I’m elected, making the board’s members you and me and Jim Karr, Joe Knox, and Alex McCurdy—for ten months.
Then, when I resigned, it was just “the guys” for a while.
Painful as it is to admit, Ted, I don’t think I’m ever going to “get to be a US Senator.” That plan was derailed a decade ago. So now, instead, it seems like my life’s work is going to be done on a significantly smaller scale, on a local one. I’ve accepted the notion that this is okay. In fact, I’m beginning to believe that what happens locally is what matters most.

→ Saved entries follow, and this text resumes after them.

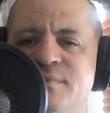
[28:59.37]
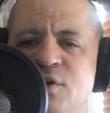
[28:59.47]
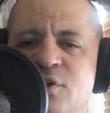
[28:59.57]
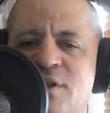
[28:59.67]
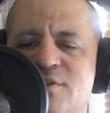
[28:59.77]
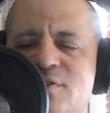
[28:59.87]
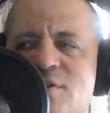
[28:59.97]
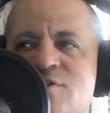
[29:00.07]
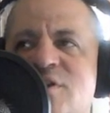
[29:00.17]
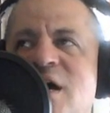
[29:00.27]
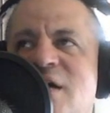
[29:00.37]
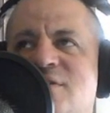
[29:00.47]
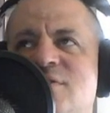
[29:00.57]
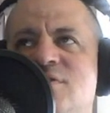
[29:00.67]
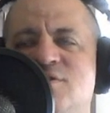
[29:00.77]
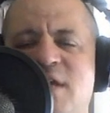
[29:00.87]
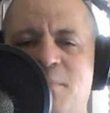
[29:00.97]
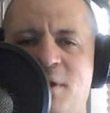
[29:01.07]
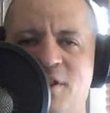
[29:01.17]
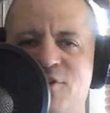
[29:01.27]
you know, this is the Scott
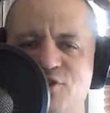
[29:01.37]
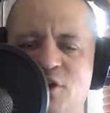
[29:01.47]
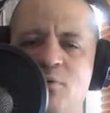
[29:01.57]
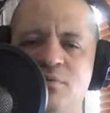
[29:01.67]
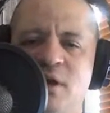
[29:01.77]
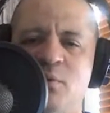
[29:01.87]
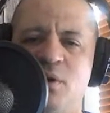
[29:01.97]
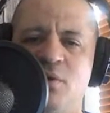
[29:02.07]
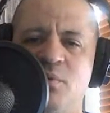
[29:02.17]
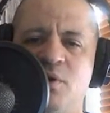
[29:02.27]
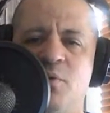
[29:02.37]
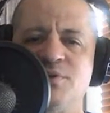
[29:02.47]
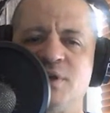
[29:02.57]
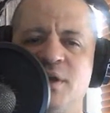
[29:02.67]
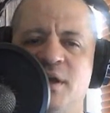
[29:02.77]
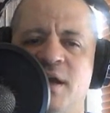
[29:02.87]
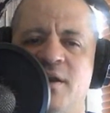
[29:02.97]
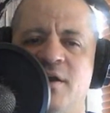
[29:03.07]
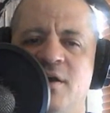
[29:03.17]
segment of the show that we're always gonna get.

Optimist that I am, I’m hopeful that you’re ready to talk about what happened—to take an open and honest inventory of the events from a decade ago so that something like that never happens again in Littleton.
To that end, I’d like us to engage in a live conversation that people can watch. I’m thinking a Zoom meeting where anyone who’s interested can join and ask questions. And, of course, you and I would be able to ask questions of each other.
Just so you know, my first one’s going to be along the lines of: Do you regret what you did?
Give it some thought,
Jenna
P.S. Since it is not lost on me that you (and others) have employed the “ignore-her” strategy, I’m only going to wait until noon on Monday for your answer. In many ways, Ted, my already-scheduled-for-Monday AF: Open Letter to Ted Doucette (PART TWO) is yours to write.